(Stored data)

____

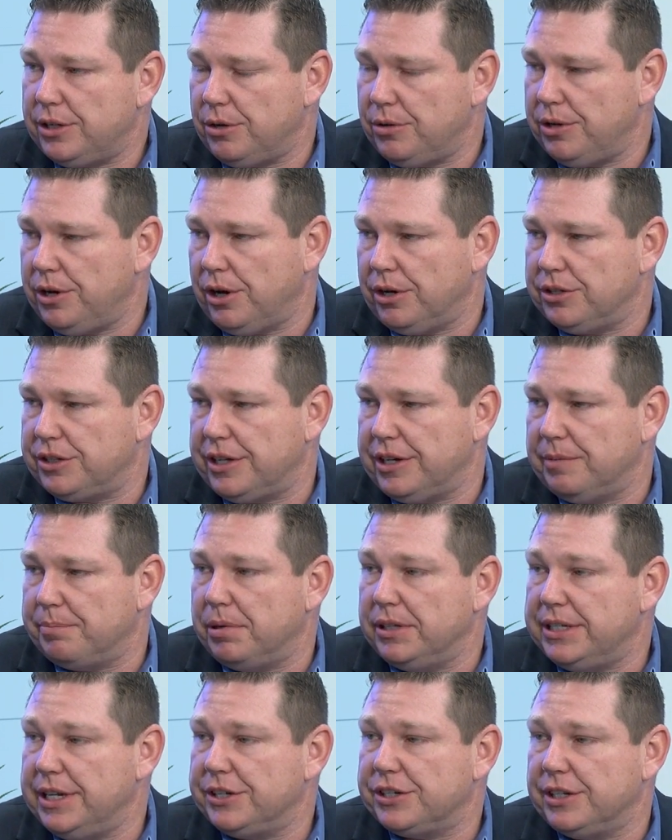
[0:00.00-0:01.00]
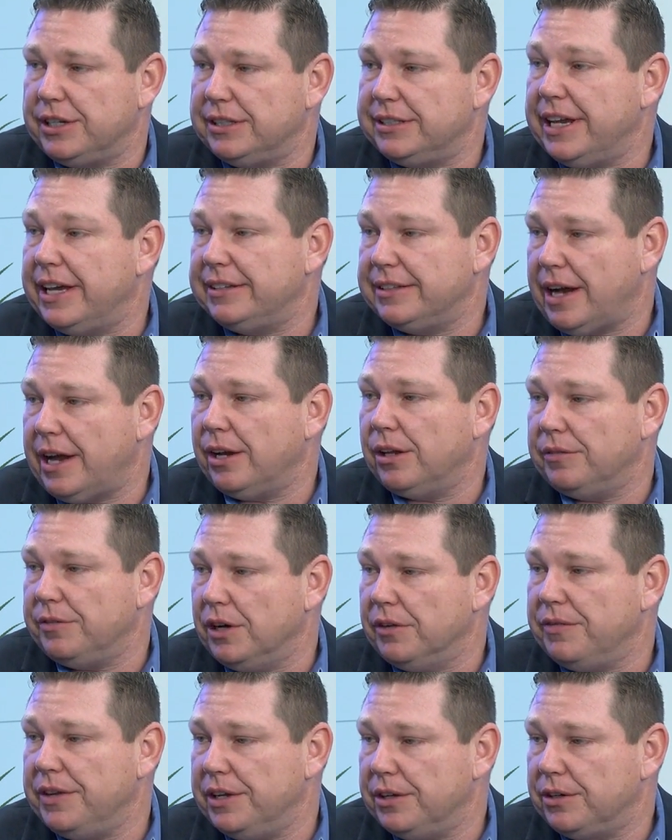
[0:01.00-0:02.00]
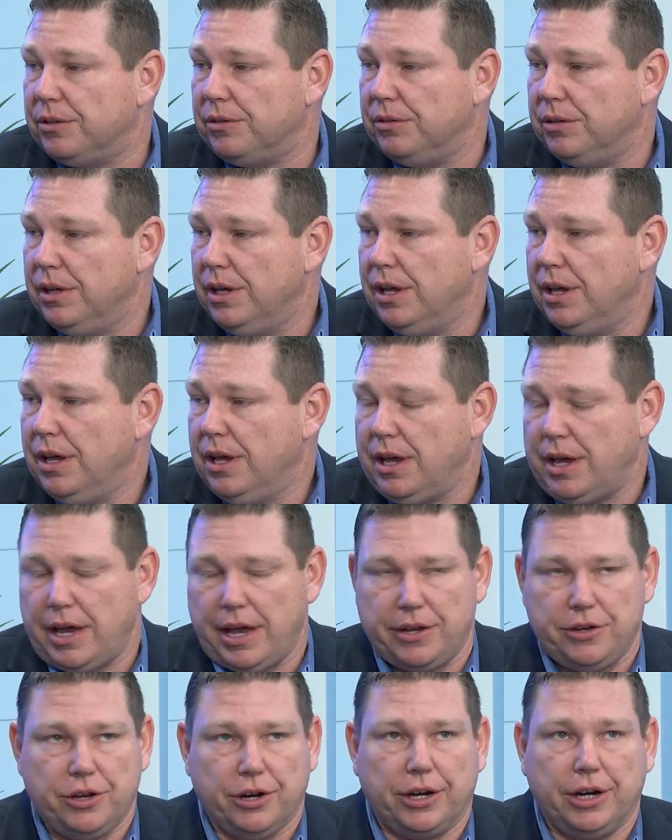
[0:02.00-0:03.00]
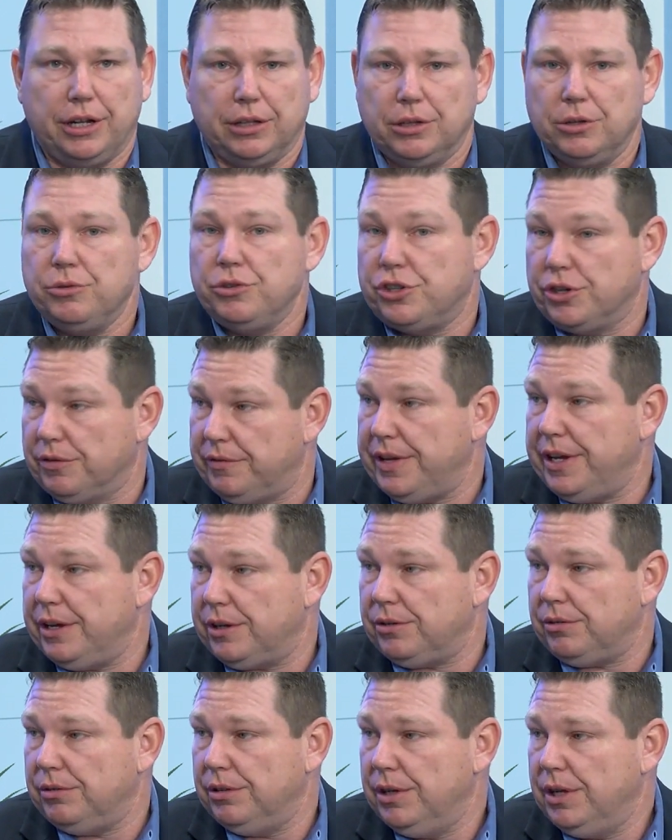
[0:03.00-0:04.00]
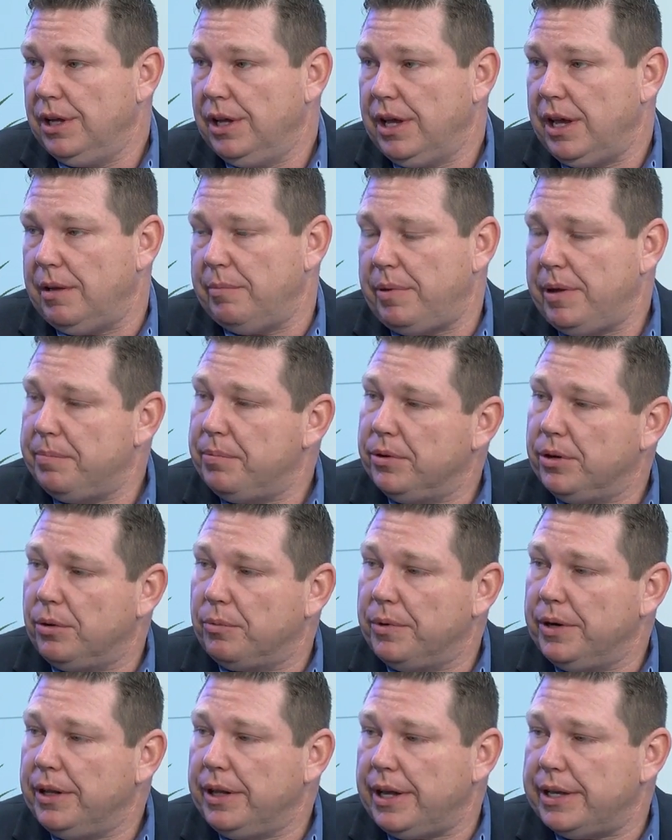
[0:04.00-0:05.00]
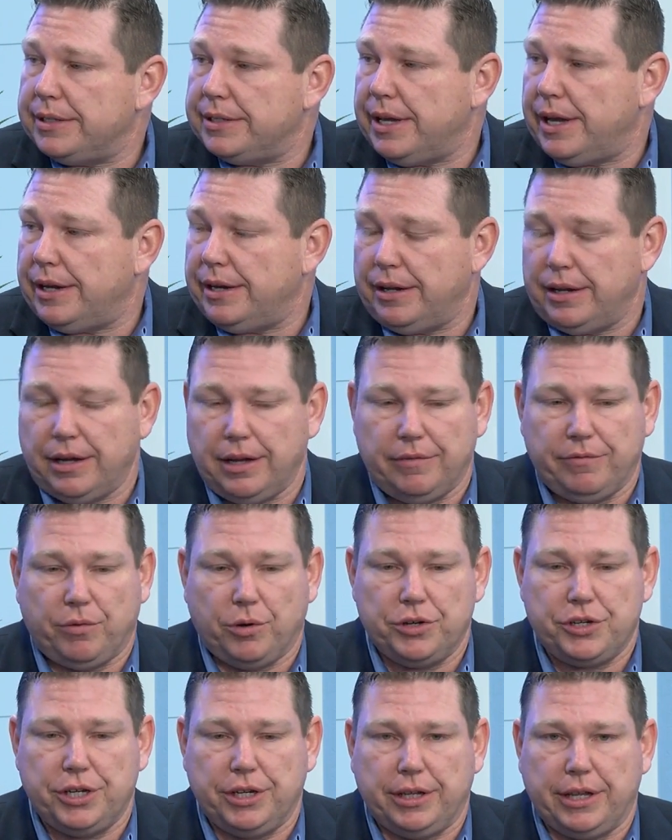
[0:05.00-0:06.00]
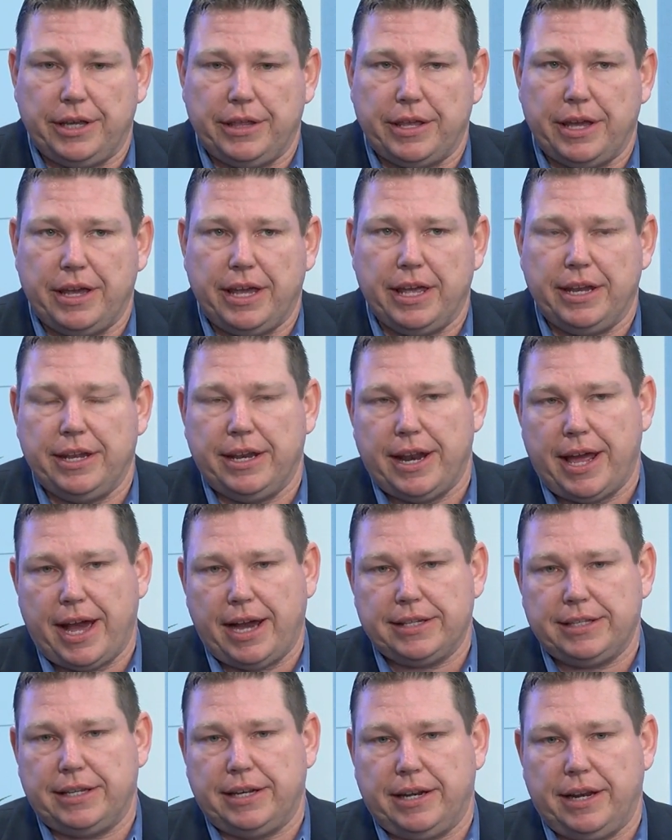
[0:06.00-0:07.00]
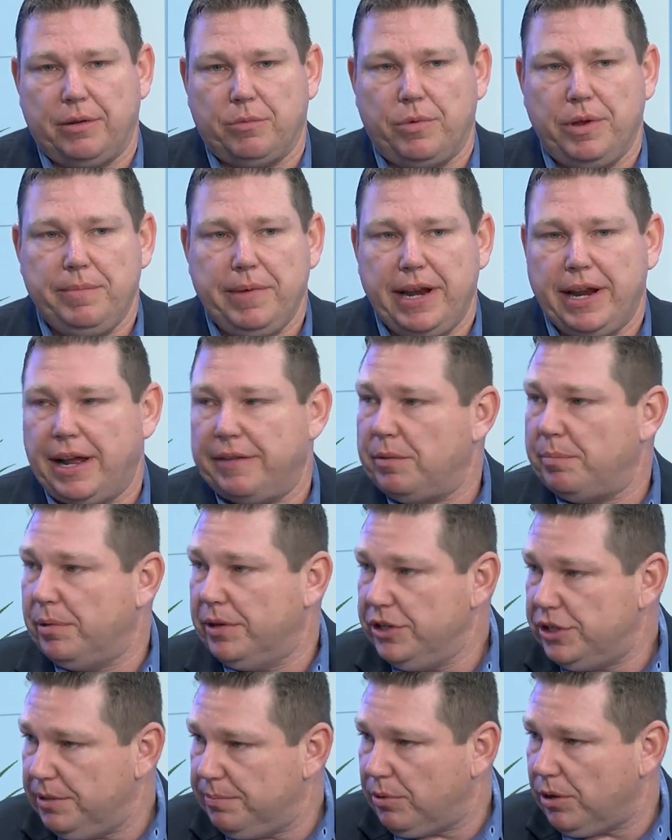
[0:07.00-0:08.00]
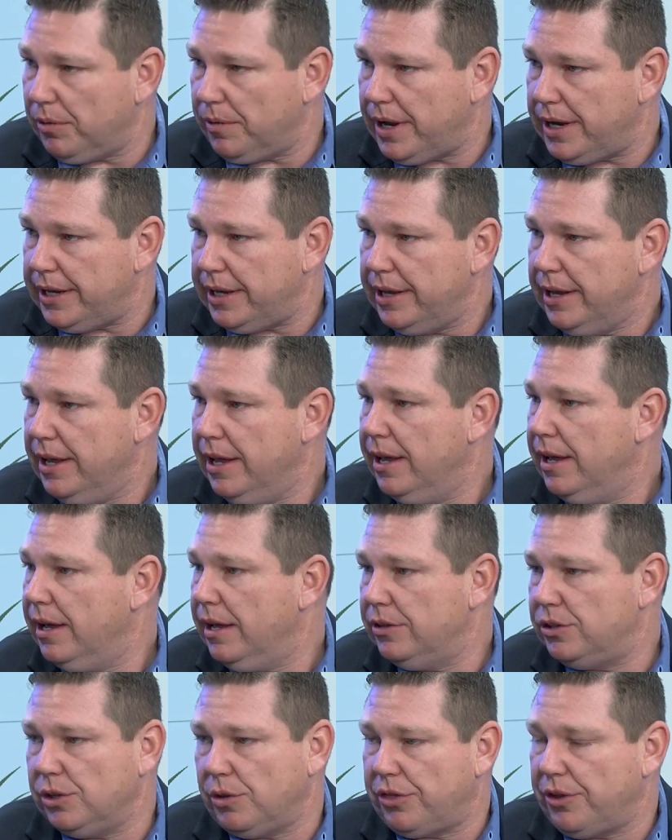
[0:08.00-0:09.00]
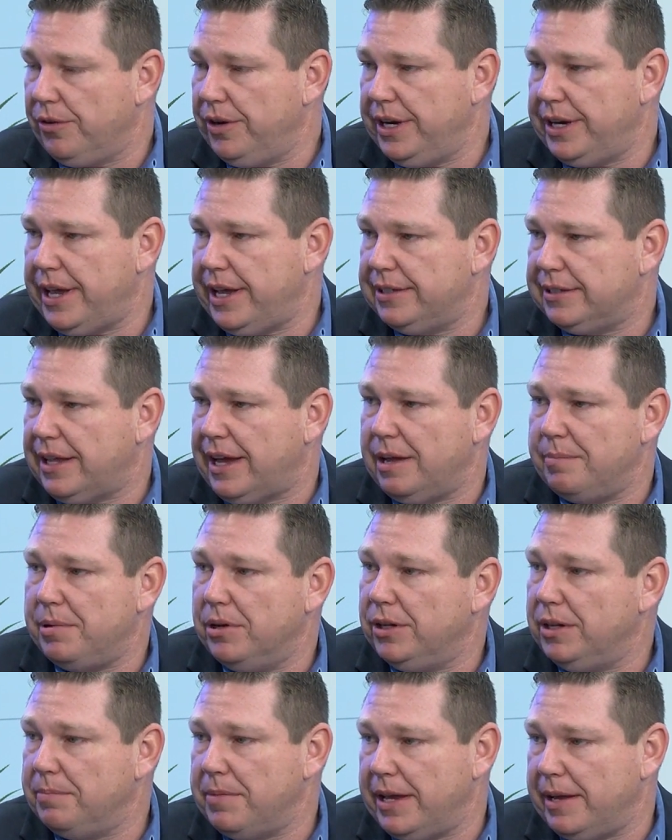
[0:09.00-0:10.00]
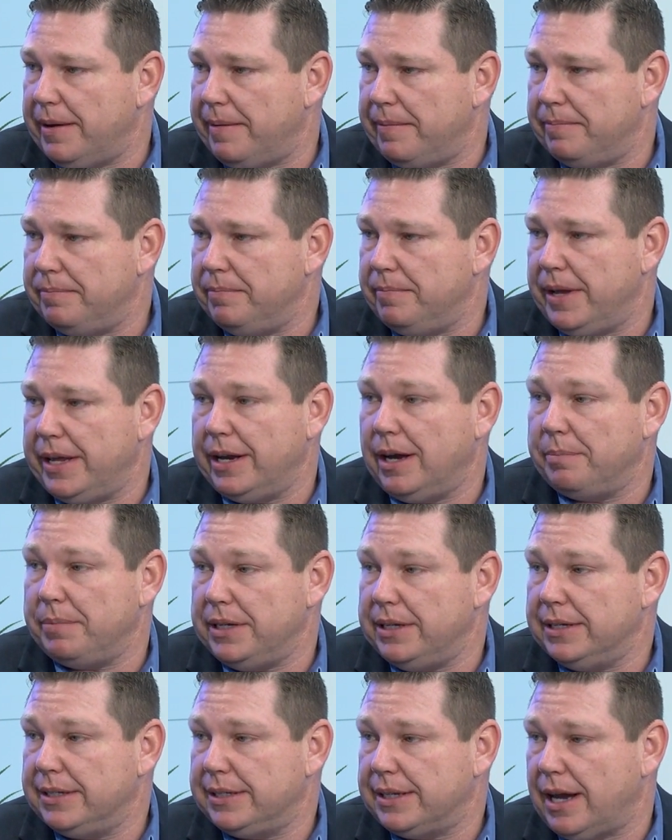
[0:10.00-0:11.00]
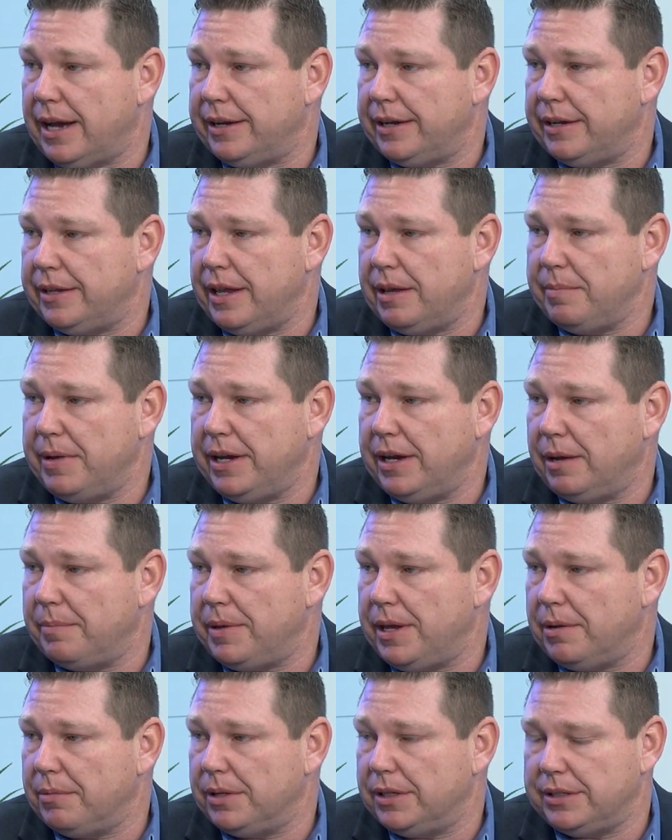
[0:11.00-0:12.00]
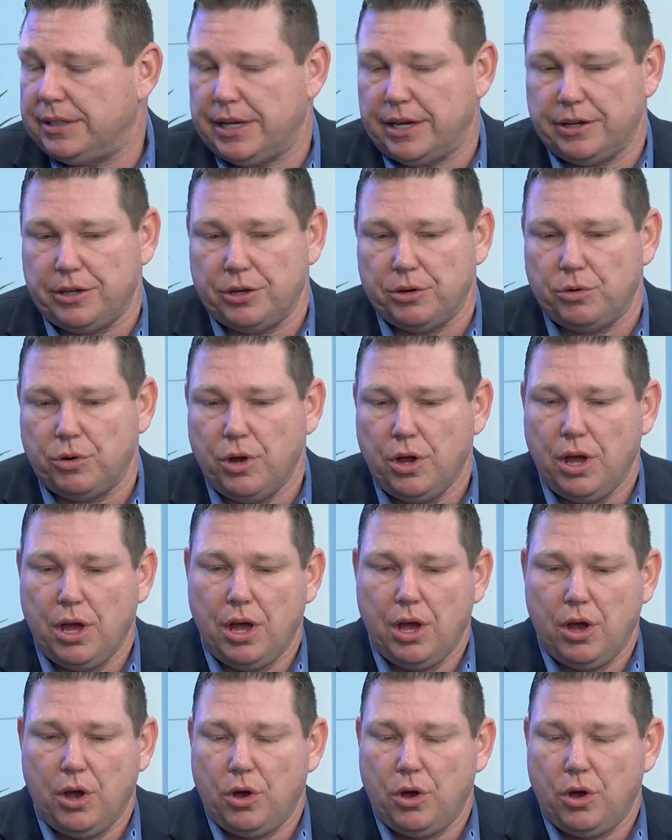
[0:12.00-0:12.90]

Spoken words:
that tow yard's going to petition to take title of your vehicle. And you're going to lose your vehicle. And people don't realize that. And unfortunately, they get in an accident, and we may not have a police report ready. So 30 days liability may not be decided. They may not be able to tell you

____

▶ _Your task_
Output only the lines above from the one containing "[0:03.00-0:04.00]" to the one containing "[0:12.00-0:12.90]", both included, exactly as written and with no pictures.

▶ _Solution to this exercise_
[0:03.00-0:04.00]
[0:04.00-0:05.00]
[0:05.00-0:06.00]
[0:06.00-0:07.00]
[0:07.00-0:08.00]
[0:08.00-0:09.00]
[0:09.00-0:10.00]
[0:10.00-0:11.00]
[0:11.00-0:12.00]
[0:12.00-0:12.90]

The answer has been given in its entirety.